### [What you need to do]
Transcribe the data exactly, omitting whatever pictures it holds.

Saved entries
+ + + + +

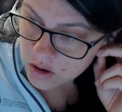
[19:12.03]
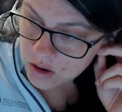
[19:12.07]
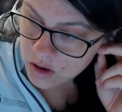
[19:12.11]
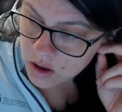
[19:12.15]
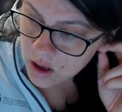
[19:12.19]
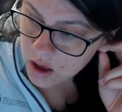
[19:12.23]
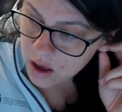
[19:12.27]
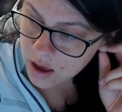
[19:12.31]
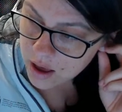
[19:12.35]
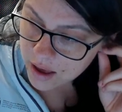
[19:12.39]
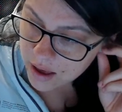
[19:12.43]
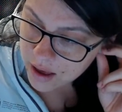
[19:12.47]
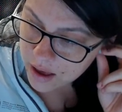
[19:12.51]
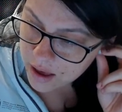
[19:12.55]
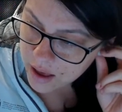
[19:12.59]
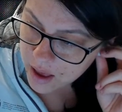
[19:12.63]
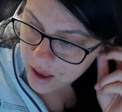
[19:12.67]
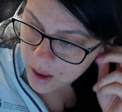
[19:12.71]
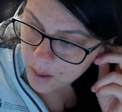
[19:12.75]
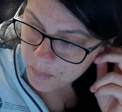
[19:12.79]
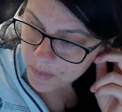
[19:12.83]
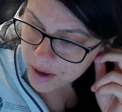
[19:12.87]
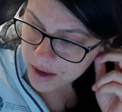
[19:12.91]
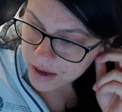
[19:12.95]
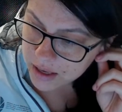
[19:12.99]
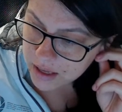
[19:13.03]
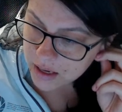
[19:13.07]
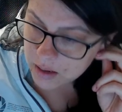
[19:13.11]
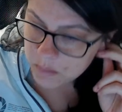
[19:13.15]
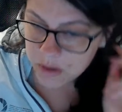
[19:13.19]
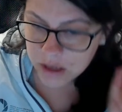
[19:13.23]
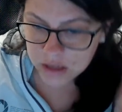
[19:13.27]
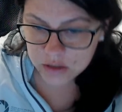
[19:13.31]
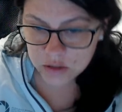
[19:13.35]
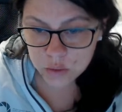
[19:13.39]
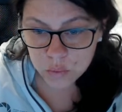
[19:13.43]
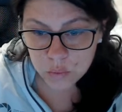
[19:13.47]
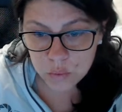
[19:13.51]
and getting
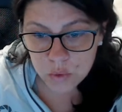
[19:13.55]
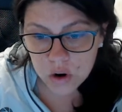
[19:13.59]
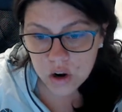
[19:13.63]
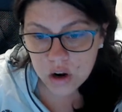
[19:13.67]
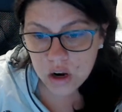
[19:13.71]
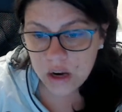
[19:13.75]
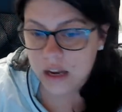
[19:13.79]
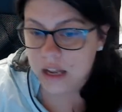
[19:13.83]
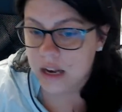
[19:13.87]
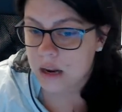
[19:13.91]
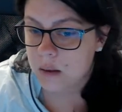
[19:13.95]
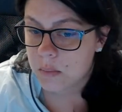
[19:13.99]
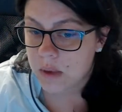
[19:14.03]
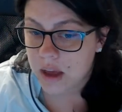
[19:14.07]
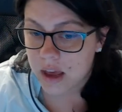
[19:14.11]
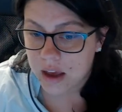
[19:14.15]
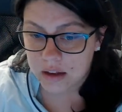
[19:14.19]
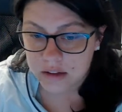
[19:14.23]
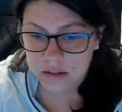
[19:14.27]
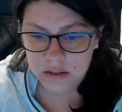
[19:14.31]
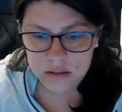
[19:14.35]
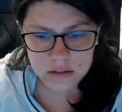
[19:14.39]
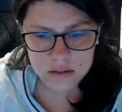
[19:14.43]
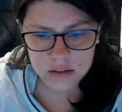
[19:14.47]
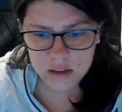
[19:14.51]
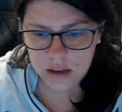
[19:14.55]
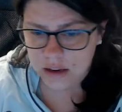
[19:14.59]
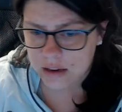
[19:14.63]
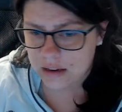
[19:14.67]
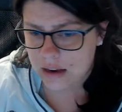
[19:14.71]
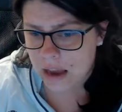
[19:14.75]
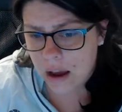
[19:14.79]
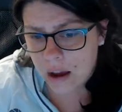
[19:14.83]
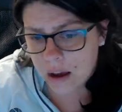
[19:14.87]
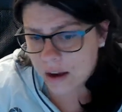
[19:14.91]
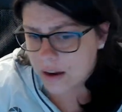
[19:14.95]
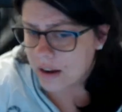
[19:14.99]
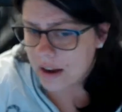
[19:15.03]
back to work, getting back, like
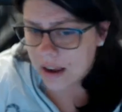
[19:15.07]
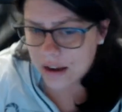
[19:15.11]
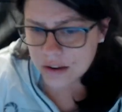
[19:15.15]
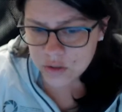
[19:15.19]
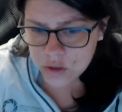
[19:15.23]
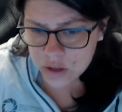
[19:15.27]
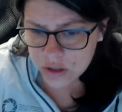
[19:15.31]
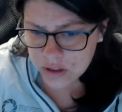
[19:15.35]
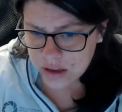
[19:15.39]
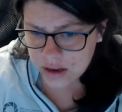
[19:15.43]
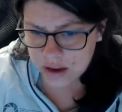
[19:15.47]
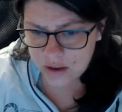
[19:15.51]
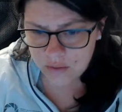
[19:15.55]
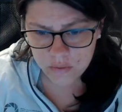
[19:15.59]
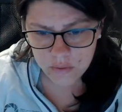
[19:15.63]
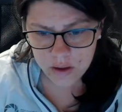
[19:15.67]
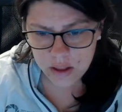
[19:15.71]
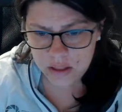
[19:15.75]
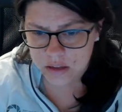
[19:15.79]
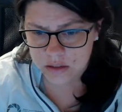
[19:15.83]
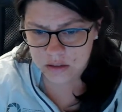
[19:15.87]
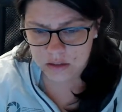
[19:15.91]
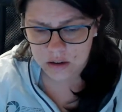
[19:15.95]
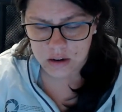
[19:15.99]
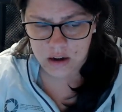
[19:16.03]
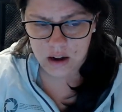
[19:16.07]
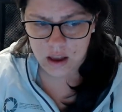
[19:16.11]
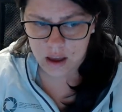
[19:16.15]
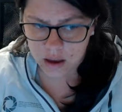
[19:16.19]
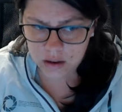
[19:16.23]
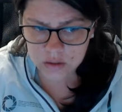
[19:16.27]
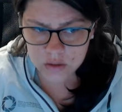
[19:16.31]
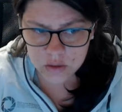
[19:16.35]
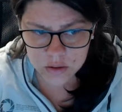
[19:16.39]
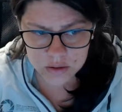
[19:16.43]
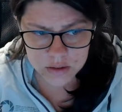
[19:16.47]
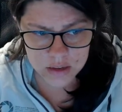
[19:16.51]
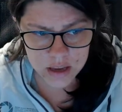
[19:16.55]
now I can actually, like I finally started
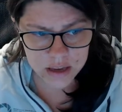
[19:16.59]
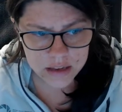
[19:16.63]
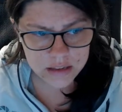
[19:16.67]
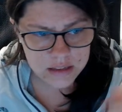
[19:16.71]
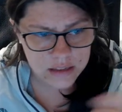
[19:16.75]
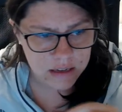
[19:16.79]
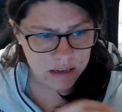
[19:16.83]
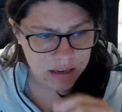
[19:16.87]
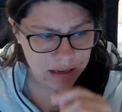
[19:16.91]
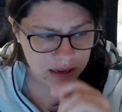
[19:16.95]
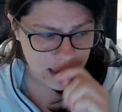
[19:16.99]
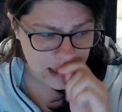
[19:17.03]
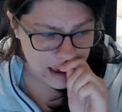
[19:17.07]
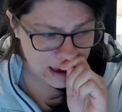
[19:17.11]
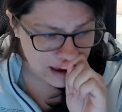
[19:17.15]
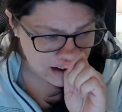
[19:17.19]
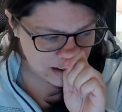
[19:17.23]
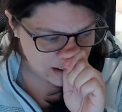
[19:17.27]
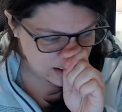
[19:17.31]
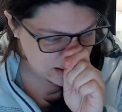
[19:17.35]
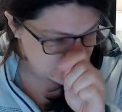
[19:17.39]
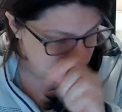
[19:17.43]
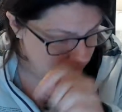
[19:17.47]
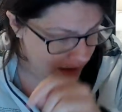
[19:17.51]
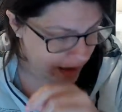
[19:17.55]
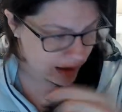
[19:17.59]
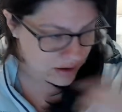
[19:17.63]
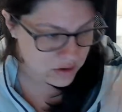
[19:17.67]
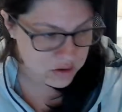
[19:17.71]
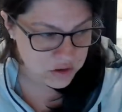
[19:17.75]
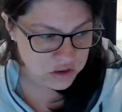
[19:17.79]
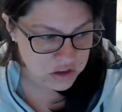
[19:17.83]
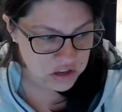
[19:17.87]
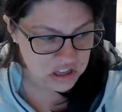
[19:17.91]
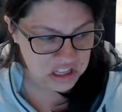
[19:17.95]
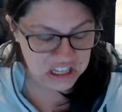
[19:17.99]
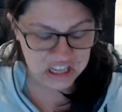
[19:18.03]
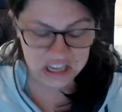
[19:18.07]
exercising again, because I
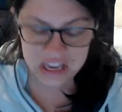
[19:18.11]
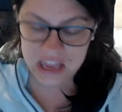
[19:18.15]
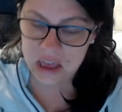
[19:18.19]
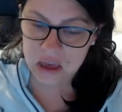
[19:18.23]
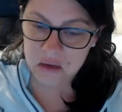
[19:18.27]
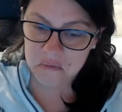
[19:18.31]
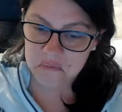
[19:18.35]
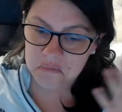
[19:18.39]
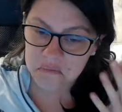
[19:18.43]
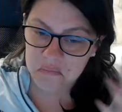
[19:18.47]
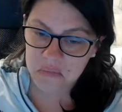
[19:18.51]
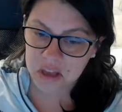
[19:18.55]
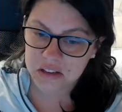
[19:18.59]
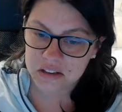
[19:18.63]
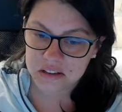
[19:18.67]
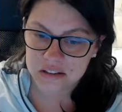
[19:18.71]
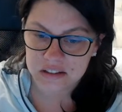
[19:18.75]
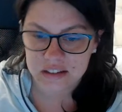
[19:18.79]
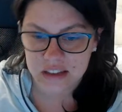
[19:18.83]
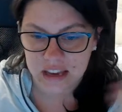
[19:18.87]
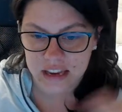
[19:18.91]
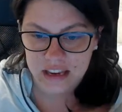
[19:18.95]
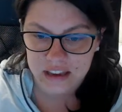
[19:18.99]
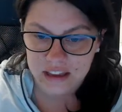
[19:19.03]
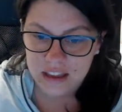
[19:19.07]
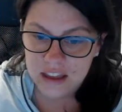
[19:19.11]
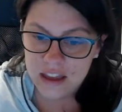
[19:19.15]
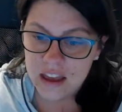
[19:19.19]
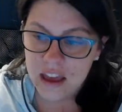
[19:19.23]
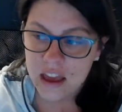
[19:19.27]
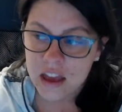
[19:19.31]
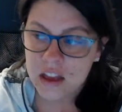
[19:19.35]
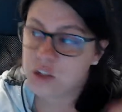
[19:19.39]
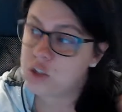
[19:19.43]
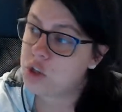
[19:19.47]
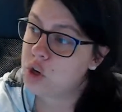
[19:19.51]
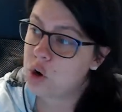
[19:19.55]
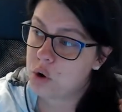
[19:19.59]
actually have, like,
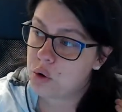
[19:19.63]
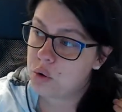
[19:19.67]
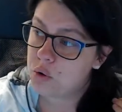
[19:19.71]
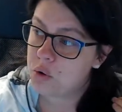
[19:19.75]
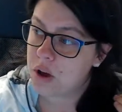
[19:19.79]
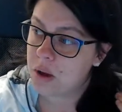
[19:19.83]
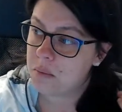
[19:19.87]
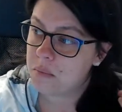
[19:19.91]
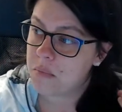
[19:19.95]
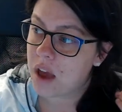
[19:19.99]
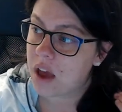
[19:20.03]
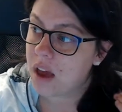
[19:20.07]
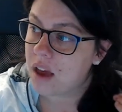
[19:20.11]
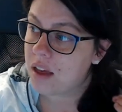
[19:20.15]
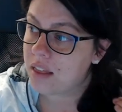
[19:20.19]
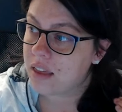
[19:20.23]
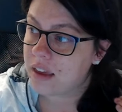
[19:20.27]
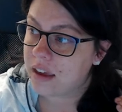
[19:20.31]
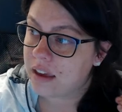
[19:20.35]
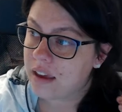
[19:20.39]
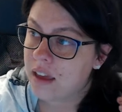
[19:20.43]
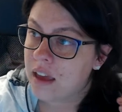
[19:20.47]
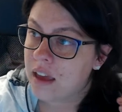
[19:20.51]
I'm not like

+ + + + +

### [Answer space]
[19:12.03]
[19:12.07]
[19:12.11]
[19:12.15]
[19:12.19]
[19:12.23]
[19:12.27]
[19:12.31]
[19:12.35]
[19:12.39]
[19:12.43]
[19:12.47]
[19:12.51]
[19:12.55]
[19:12.59]
[19:12.63]
[19:12.67]
[19:12.71]
[19:12.75]
[19:12.79]
[19:12.83]
[19:12.87]
[19:12.91]
[19:12.95]
[19:12.99]
[19:13.03]
[19:13.07]
[19:13.11]
[19:13.15]
[19:13.19]
[19:13.23]
[19:13.27]
[19:13.31]
[19:13.35]
[19:13.39]
[19:13.43]
[19:13.47]
[19:13.51]
and getting
[19:13.55]
[19:13.59]
[19:13.63]
[19:13.67]
[19:13.71]
[19:13.75]
[19:13.79]
[19:13.83]
[19:13.87]
[19:13.91]
[19:13.95]
[19:13.99]
[19:14.03]
[19:14.07]
[19:14.11]
[19:14.15]
[19:14.19]
[19:14.23]
[19:14.27]
[19:14.31]
[19:14.35]
[19:14.39]
[19:14.43]
[19:14.47]
[19:14.51]
[19:14.55]
[19:14.59]
[19:14.63]
[19:14.67]
[19:14.71]
[19:14.75]
[19:14.79]
[19:14.83]
[19:14.87]
[19:14.91]
[19:14.95]
[19:14.99]
[19:15.03]
back to work, getting back, like
[19:15.07]
[19:15.11]
[19:15.15]
[19:15.19]
[19:15.23]
[19:15.27]
[19:15.31]
[19:15.35]
[19:15.39]
[19:15.43]
[19:15.47]
[19:15.51]
[19:15.55]
[19:15.59]
[19:15.63]
[19:15.67]
[19:15.71]
[19:15.75]
[19:15.79]
[19:15.83]
[19:15.87]
[19:15.91]
[19:15.95]
[19:15.99]
[19:16.03]
[19:16.07]
[19:16.11]
[19:16.15]
[19:16.19]
[19:16.23]
[19:16.27]
[19:16.31]
[19:16.35]
[19:16.39]
[19:16.43]
[19:16.47]
[19:16.51]
[19:16.55]
now I can actually, like I finally started
[19:16.59]
[19:16.63]
[19:16.67]
[19:16.71]
[19:16.75]
[19:16.79]
[19:16.83]
[19:16.87]
[19:16.91]
[19:16.95]
[19:16.99]
[19:17.03]
[19:17.07]
[19:17.11]
[19:17.15]
[19:17.19]
[19:17.23]
[19:17.27]
[19:17.31]
[19:17.35]
[19:17.39]
[19:17.43]
[19:17.47]
[19:17.51]
[19:17.55]
[19:17.59]
[19:17.63]
[19:17.67]
[19:17.71]
[19:17.75]
[19:17.79]
[19:17.83]
[19:17.87]
[19:17.91]
[19:17.95]
[19:17.99]
[19:18.03]
[19:18.07]
exercising again, because I
[19:18.11]
[19:18.15]
[19:18.19]
[19:18.23]
[19:18.27]
[19:18.31]
[19:18.35]
[19:18.39]
[19:18.43]
[19:18.47]
[19:18.51]
[19:18.55]
[19:18.59]
[19:18.63]
[19:18.67]
[19:18.71]
[19:18.75]
[19:18.79]
[19:18.83]
[19:18.87]
[19:18.91]
[19:18.95]
[19:18.99]
[19:19.03]
[19:19.07]
[19:19.11]
[19:19.15]
[19:19.19]
[19:19.23]
[19:19.27]
[19:19.31]
[19:19.35]
[19:19.39]
[19:19.43]
[19:19.47]
[19:19.51]
[19:19.55]
[19:19.59]
actually have, like,
[19:19.63]
[19:19.67]
[19:19.71]
[19:19.75]
[19:19.79]
[19:19.83]
[19:19.87]
[19:19.91]
[19:19.95]
[19:19.99]
[19:20.03]
[19:20.07]
[19:20.11]
[19:20.15]
[19:20.19]
[19:20.23]
[19:20.27]
[19:20.31]
[19:20.35]
[19:20.39]
[19:20.43]
[19:20.47]
[19:20.51]
I'm not like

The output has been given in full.